═══ RECORDS TO USE
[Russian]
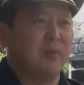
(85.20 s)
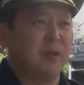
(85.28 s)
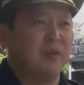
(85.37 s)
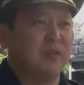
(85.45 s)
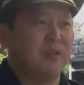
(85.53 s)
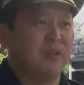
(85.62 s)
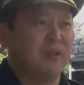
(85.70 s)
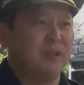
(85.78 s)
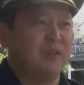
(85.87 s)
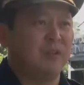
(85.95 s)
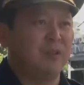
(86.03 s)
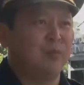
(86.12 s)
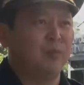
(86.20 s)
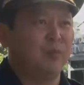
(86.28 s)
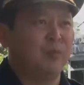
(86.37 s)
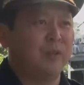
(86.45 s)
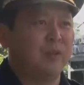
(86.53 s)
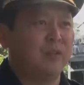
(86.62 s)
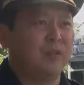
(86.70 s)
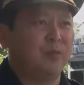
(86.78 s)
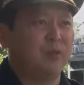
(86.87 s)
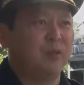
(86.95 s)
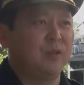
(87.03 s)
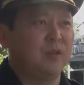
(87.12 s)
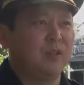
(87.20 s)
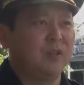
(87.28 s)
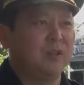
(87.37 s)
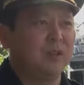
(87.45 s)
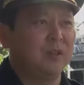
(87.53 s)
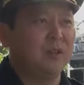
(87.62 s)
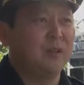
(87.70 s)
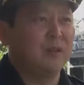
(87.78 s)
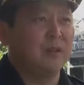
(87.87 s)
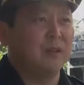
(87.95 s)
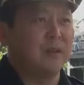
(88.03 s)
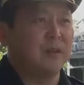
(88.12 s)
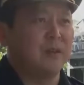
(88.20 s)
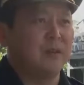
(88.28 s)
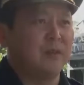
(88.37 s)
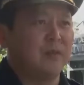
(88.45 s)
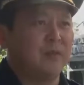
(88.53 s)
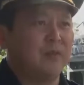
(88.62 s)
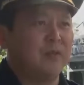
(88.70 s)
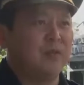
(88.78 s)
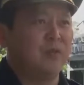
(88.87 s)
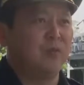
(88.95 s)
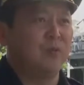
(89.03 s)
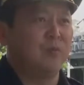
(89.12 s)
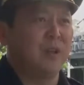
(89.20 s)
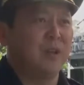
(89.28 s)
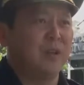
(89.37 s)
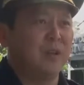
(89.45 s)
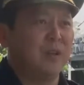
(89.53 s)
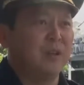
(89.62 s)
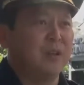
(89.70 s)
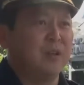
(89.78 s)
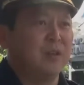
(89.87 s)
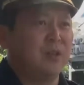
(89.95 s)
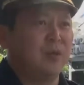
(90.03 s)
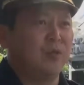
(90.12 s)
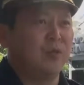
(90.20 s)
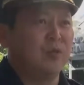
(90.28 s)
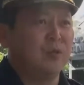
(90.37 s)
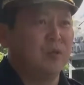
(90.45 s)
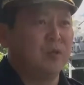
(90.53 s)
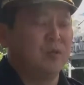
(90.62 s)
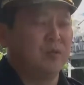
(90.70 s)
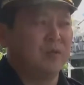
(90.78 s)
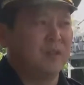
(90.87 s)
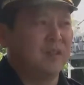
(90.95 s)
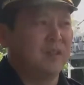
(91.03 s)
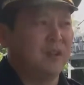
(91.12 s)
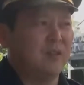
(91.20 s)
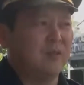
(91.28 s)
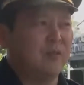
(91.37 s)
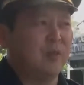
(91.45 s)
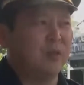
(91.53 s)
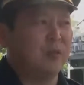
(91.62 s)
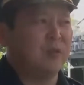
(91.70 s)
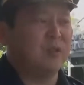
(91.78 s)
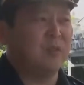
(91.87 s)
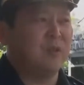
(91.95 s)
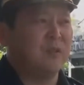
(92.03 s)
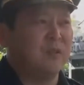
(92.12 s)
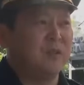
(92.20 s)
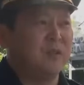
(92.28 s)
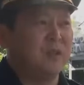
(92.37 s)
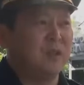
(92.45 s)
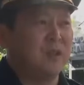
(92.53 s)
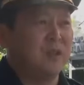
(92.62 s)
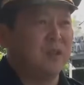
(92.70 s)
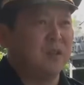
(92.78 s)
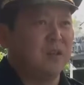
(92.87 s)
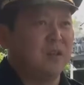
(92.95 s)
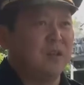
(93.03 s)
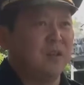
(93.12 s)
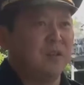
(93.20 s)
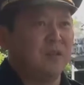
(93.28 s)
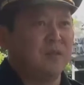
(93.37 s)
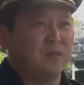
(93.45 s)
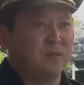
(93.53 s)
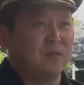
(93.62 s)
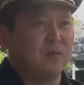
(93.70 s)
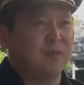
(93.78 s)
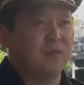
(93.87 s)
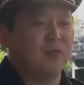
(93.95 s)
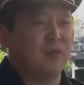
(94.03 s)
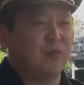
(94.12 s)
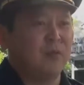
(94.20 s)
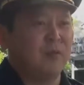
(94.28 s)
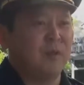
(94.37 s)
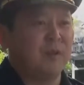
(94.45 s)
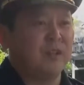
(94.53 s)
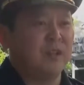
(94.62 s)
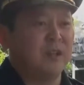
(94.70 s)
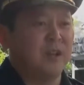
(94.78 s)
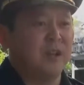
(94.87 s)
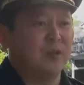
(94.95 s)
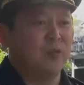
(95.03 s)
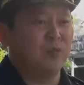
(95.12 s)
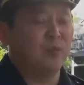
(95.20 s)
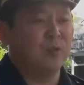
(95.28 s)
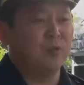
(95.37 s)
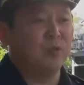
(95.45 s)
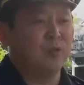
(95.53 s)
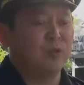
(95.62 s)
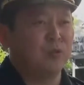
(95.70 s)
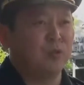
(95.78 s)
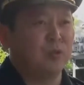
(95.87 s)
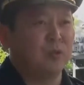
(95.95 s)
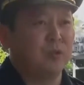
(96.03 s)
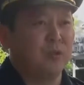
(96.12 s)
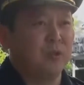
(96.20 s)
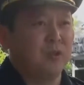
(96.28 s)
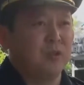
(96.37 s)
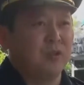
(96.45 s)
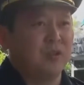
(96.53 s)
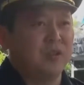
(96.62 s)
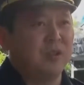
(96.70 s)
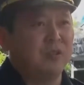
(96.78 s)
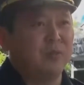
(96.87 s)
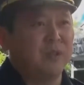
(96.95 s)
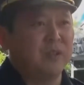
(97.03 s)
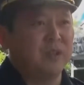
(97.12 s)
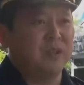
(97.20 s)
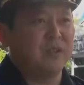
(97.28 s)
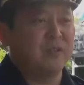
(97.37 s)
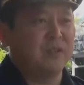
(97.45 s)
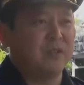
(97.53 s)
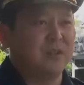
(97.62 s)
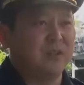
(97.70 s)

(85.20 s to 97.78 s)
проведения разведки подъездных путей техники, э, вездеход марки «Трикол» застрял в болотистой местности и в ходе пожара огнем был уничтожен. Жертв и пострадавших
══════
Write down all the entries exactly, but not the pictures they hold.

* RESPONSE
[Russian]
(85.20 s)
(85.28 s)
(85.37 s)
(85.45 s)
(85.53 s)
(85.62 s)
(85.70 s)
(85.78 s)
(85.87 s)
(85.95 s)
(86.03 s)
(86.12 s)
(86.20 s)
(86.28 s)
(86.37 s)
(86.45 s)
(86.53 s)
(86.62 s)
(86.70 s)
(86.78 s)
(86.87 s)
(86.95 s)
(87.03 s)
(87.12 s)
(87.20 s)
(87.28 s)
(87.37 s)
(87.45 s)
(87.53 s)
(87.62 s)
(87.70 s)
(87.78 s)
(87.87 s)
(87.95 s)
(88.03 s)
(88.12 s)
(88.20 s)
(88.28 s)
(88.37 s)
(88.45 s)
(88.53 s)
(88.62 s)
(88.70 s)
(88.78 s)
(88.87 s)
(88.95 s)
(89.03 s)
(89.12 s)
(89.20 s)
(89.28 s)
(89.37 s)
(89.45 s)
(89.53 s)
(89.62 s)
(89.70 s)
(89.78 s)
(89.87 s)
(89.95 s)
(90.03 s)
(90.12 s)
(90.20 s)
(90.28 s)
(90.37 s)
(90.45 s)
(90.53 s)
(90.62 s)
(90.70 s)
(90.78 s)
(90.87 s)
(90.95 s)
(91.03 s)
(91.12 s)
(91.20 s)
(91.28 s)
(91.37 s)
(91.45 s)
(91.53 s)
(91.62 s)
(91.70 s)
(91.78 s)
(91.87 s)
(91.95 s)
(92.03 s)
(92.12 s)
(92.20 s)
(92.28 s)
(92.37 s)
(92.45 s)
(92.53 s)
(92.62 s)
(92.70 s)
(92.78 s)
(92.87 s)
(92.95 s)
(93.03 s)
(93.12 s)
(93.20 s)
(93.28 s)
(93.37 s)
(93.45 s)
(93.53 s)
(93.62 s)
(93.70 s)
(93.78 s)
(93.87 s)
(93.95 s)
(94.03 s)
(94.12 s)
(94.20 s)
(94.28 s)
(94.37 s)
(94.45 s)
(94.53 s)
(94.62 s)
(94.70 s)
(94.78 s)
(94.87 s)
(94.95 s)
(95.03 s)
(95.12 s)
(95.20 s)
(95.28 s)
(95.37 s)
(95.45 s)
(95.53 s)
(95.62 s)
(95.70 s)
(95.78 s)
(95.87 s)
(95.95 s)
(96.03 s)
(96.12 s)
(96.20 s)
(96.28 s)
(96.37 s)
(96.45 s)
(96.53 s)
(96.62 s)
(96.70 s)
(96.78 s)
(96.87 s)
(96.95 s)
(97.03 s)
(97.12 s)
(97.20 s)
(97.28 s)
(97.37 s)
(97.45 s)
(97.53 s)
(97.62 s)
(97.70 s)

(85.20 s to 97.78 s)
проведения разведки подъездных путей техники, э, вездеход марки «Трикол» застрял в болотистой местности и в ходе пожара огнем был уничтожен. Жертв и пострадавших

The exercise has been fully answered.